For me, the standout track is his “Piano Sonata:The Moon”. This has everything. There is a glorious fusion of ideas in this long work ( it clocks in at just two seconds under 30 minutes ), the music in a state of constant flux. It is by turns abstract, concrete, minimal, maximal, atonal, bitonal, polytonal, wild, dystopian, utopian, dramatic, tender, graceful, playful. It grooves, it swings. It sings, it sobs. The are echoes of Ligeti and Webern in some of the stark textures but there are also infectious, life-enhancing montunas to melt the bleakness. The whole piece is a kind of metaphor for the rollercoaster that is life itself. McBride uses both bow and finger to tell his tale. Blade’s drumming always matches the changing moods of the composition, sometimes quiet and tender, other times demonically explosive.

It would have been great to end the album on “The Moon”. As it happens, we come back to earth with a bit of a bump with the last number.
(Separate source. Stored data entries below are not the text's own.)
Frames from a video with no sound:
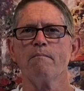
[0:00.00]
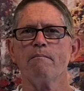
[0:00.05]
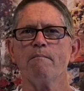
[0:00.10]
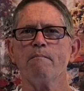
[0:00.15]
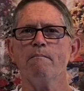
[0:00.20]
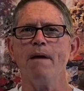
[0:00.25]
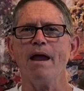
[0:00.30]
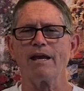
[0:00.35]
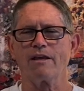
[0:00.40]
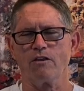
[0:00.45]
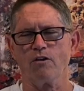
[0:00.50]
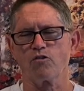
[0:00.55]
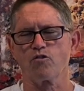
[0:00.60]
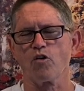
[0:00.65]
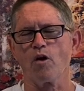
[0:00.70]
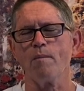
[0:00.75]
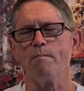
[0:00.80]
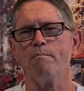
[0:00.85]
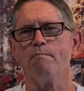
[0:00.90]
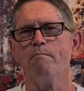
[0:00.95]
make the
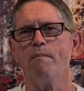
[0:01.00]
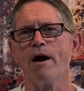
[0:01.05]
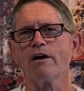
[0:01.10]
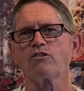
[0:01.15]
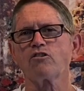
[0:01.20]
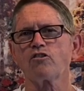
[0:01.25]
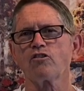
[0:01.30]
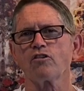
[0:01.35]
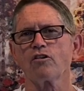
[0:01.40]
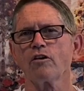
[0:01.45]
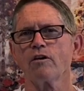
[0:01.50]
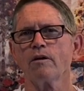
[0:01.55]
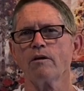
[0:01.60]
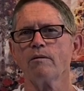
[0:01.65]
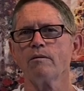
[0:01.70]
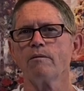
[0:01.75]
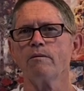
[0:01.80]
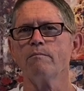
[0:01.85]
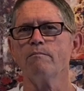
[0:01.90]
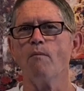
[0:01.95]
trip much
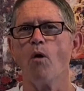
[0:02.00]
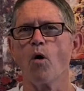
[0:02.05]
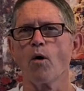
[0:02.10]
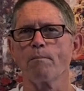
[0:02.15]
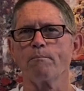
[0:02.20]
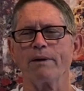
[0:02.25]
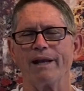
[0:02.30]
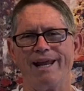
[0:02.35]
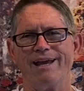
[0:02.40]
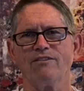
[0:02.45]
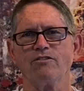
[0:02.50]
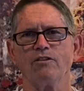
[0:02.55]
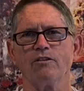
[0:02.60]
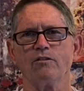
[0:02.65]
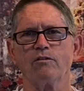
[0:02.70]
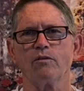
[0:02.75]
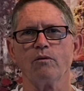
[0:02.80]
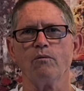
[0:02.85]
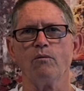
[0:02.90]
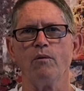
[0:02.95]
more
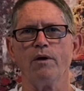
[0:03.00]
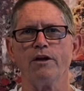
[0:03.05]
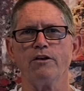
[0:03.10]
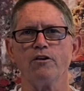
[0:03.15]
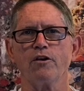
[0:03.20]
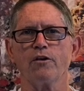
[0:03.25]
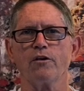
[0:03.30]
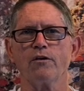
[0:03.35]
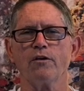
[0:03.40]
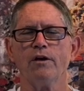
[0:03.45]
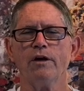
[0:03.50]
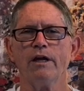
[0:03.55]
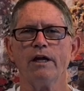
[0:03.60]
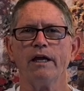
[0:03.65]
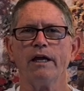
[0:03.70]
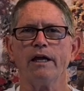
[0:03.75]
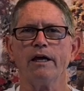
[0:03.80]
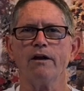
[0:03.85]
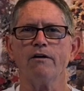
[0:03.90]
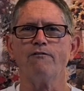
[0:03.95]
pleasant when you're
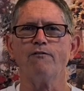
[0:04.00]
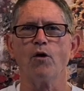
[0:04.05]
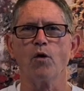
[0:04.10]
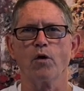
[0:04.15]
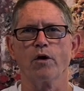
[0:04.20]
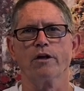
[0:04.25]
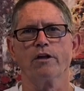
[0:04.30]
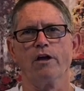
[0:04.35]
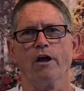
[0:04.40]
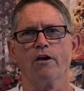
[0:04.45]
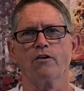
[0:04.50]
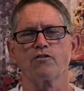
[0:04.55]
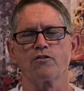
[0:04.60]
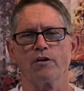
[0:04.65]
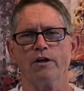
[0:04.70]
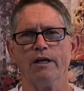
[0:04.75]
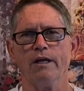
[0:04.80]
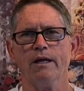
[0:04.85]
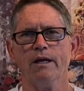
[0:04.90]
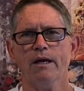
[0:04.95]
in a foreign
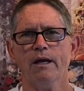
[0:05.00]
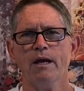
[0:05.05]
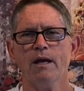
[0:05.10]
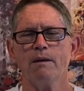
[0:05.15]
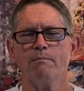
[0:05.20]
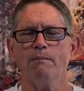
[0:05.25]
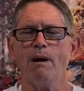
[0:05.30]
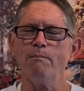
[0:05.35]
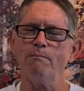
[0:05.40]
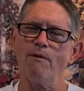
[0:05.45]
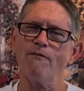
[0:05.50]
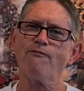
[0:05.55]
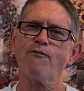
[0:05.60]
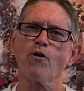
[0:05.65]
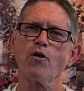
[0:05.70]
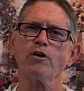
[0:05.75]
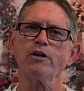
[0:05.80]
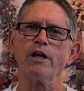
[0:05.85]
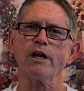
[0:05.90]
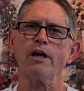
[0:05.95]
country. But
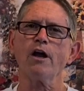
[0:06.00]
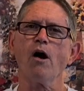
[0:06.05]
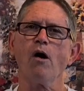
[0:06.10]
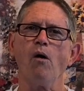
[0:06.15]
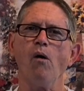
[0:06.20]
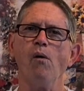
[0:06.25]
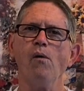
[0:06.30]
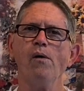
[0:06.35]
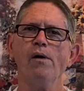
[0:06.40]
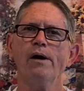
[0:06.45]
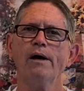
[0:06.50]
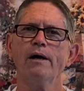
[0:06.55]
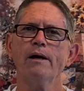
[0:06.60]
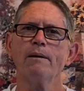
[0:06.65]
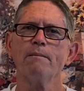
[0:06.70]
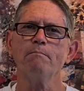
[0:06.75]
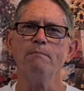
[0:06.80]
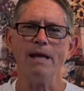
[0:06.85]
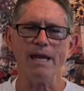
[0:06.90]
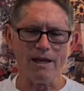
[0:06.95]
before you go,
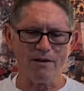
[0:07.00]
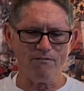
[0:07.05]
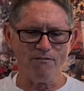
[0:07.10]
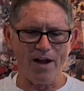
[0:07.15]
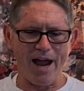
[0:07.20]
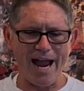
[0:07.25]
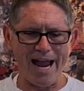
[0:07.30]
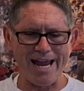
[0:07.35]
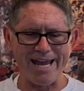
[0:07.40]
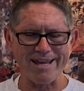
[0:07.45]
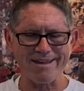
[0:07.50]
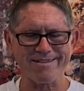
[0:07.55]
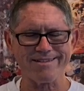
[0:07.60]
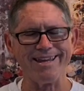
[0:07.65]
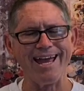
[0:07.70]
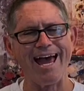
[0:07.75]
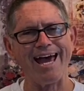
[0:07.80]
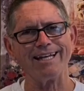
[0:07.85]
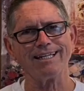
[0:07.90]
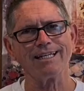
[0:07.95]
be advised
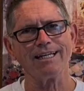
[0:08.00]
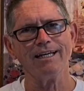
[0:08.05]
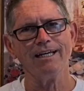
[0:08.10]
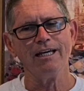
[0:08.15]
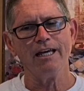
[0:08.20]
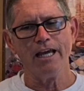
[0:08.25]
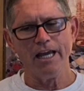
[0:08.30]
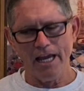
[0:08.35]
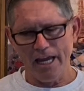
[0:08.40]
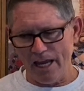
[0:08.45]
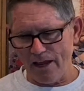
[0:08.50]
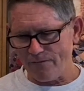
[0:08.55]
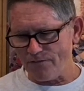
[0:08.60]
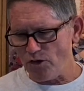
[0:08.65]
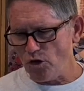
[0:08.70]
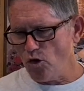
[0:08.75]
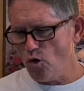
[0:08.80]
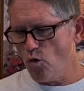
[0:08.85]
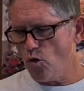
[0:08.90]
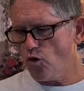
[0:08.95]
that if
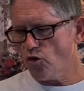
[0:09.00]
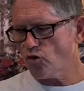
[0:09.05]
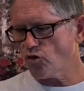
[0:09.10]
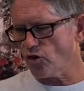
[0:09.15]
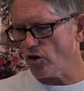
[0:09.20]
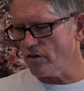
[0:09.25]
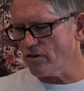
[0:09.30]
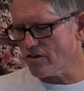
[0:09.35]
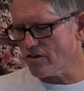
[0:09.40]
you should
For me, this is the weakest track of the album. Corea’s wife, Gayle Moran did some wondrous things on his 70’s fusion albums such as The Leprechaun and My Spanish Heart and her ethereal singing on Mahavishnu’s Apocalyse still tugs at my heart. Her voice doesn’t really lend itself to The Great American Songbook though. A lower key would have helped a little in “Some Day My Prince Will Come”. Maybe I am being too critical and maybe I should heed Chick’s words that accompany the discs: “If jazz is an expression of life, then perfection is certainly not the end goal – life is lived from too many viewpoints to be able to have perfection. If you win every time you play, doesn’t it get boring?” Quite true! Who should deny Gayle the right to pay tribute to her own very special Prince of Lightness in her own special way?